Or le peuple français possède-t-il les aptitudes que nous venons d’indiquer ? Même à l’époque, hélas ! trop courte, où il a pu choisir librement une chambre investie de toutes les prérogatives parlementaires, il était soumis dans tous les actes de sa vie publique et privée à une tutelle administrative si omnipotente et si universelle, qu’il n’a guère pu se préparer à la tâche difficile de se gouverner lui-même. D’autre part, des différens pouvoirs qui se sont succédé en France, aucun n’a compris qu’il fallait, à tout prix et à bref délai, répandre, dans toutes les classes les connaissances qui sont indispensables à un peuple auquel on n’a pas craint d’accorder le périlleux droit de nommer aux plus hautes fonctions de l’état, ou qu’il fallait au moins lui donner ce degré élémentaire d’instruction que même des rois absolus avaient cru devoir accorder à leurs sujets, dans un pays voisin. — Ainsi peu de lumière et nulle habitude du self-government chez le peuple, beaucoup d’appréhensions et d’idées rétrogrades chez le parti conservateur, des traditions de despotisme et de violence chez le parti républicain, enfin une dangereuse hostilité de classes, voilà certes des élémens qui ne rendent pas facile l’établissement d’une république stable en France.

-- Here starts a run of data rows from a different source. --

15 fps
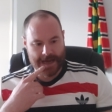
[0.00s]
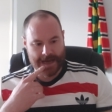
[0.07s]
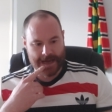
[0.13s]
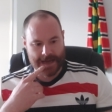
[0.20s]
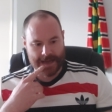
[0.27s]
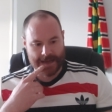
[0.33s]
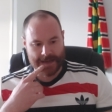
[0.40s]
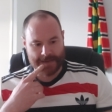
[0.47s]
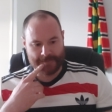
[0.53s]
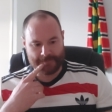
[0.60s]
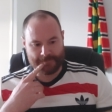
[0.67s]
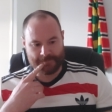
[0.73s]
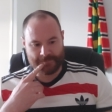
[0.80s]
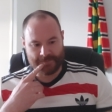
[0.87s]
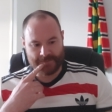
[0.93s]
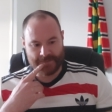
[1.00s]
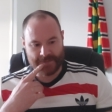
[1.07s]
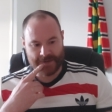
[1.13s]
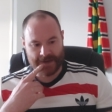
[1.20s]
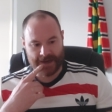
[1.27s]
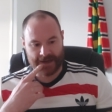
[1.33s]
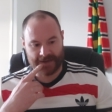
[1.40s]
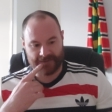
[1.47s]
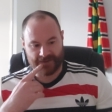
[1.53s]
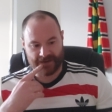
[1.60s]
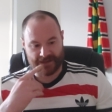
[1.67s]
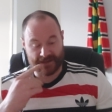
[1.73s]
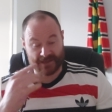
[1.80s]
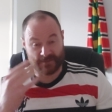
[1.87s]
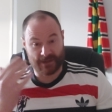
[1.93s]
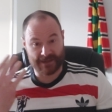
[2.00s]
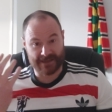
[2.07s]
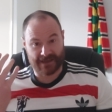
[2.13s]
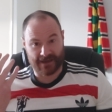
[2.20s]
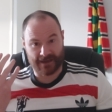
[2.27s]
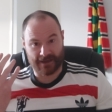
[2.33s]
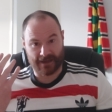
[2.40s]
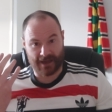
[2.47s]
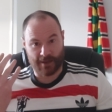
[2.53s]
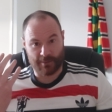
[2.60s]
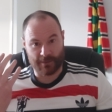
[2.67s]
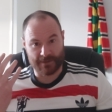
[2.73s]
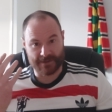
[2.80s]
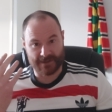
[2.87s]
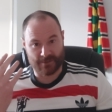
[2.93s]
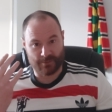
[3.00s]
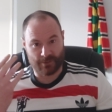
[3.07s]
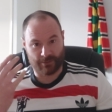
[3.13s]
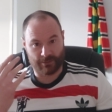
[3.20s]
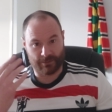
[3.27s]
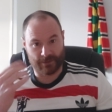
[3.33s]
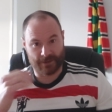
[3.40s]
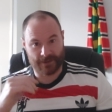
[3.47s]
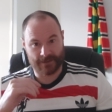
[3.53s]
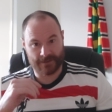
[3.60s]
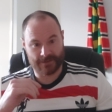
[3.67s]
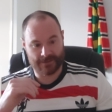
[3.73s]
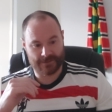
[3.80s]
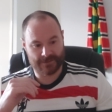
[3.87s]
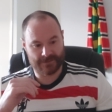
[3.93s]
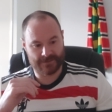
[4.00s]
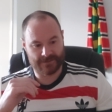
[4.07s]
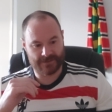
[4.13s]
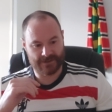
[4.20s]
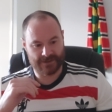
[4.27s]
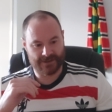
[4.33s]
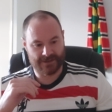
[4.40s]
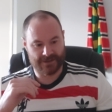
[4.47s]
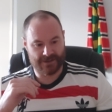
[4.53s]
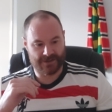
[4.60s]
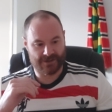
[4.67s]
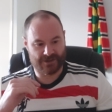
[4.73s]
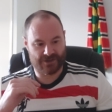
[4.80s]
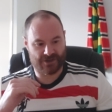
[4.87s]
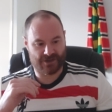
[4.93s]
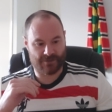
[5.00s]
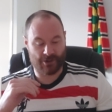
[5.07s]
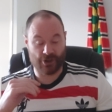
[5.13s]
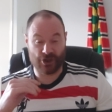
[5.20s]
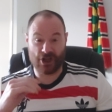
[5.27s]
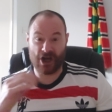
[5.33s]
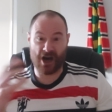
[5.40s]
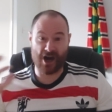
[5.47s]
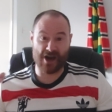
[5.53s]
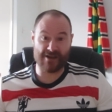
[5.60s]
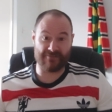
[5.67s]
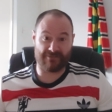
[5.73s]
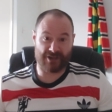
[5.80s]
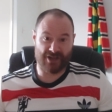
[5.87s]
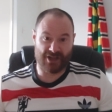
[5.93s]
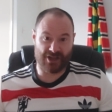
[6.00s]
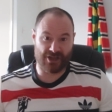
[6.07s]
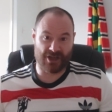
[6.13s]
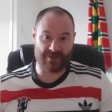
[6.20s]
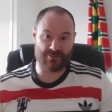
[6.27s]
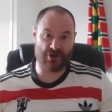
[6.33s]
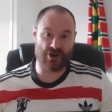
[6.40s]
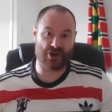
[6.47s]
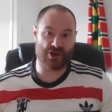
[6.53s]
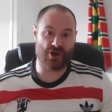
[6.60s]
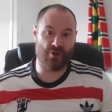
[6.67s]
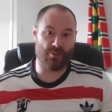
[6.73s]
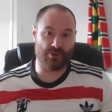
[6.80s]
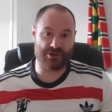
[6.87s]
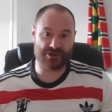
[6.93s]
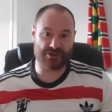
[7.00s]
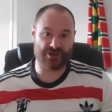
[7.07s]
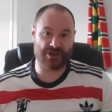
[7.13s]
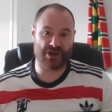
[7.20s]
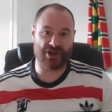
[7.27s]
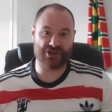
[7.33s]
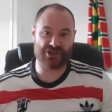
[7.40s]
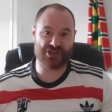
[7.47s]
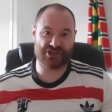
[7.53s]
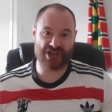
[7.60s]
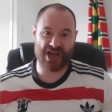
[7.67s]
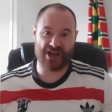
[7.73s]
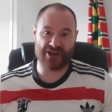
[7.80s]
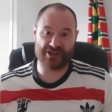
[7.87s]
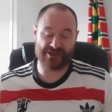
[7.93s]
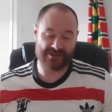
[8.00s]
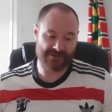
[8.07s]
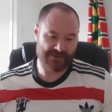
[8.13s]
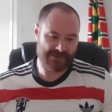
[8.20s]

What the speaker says: And if anything spectacular happens, I'll probably come on live like Mark Goldbridge on the United stand.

D’un autre côté, le rétablissement d’une monarchie durable offre, semble-t-il, de plus grandes difficultés encore. La proclamer serait aisé. Il suffirait probablement d’un vote de la chambre ou d’un coup d’état appuyé par l’armée ; mais combien de temps une monarchie ainsi restaurée pourrait-elle résister aux intrigues des bonapartistes disposant d’une partie de la presse et abusant de la crédulité des campagnes pour leur faire regretter l’âge d’or de l’empire, aux exigences du clergé réclamant une expédition à Rome et des lois théocratiques, aux républicains agitant les villes et les ateliers au moyen de la question sociale, et se servant sans relâche de cette arme d’opposition, presque irrésistible, que leur offrirait le désir si général de la revanche contre l’Allemagne ? Un souverain qui voudrait résister aux impatiences belliqueuses, aux illusions de la vanité nationale qu’on soulèverait contre lui pendant le temps nécessaire à la France pour se refaire, serait perdu ; il tomberait sous le poids de l’impopularité. Le renversement de la république conduirait ainsi à une nouvelle guerre extérieure, avec la perspective d’une révolution sociale au moindre échec, comme en 1870.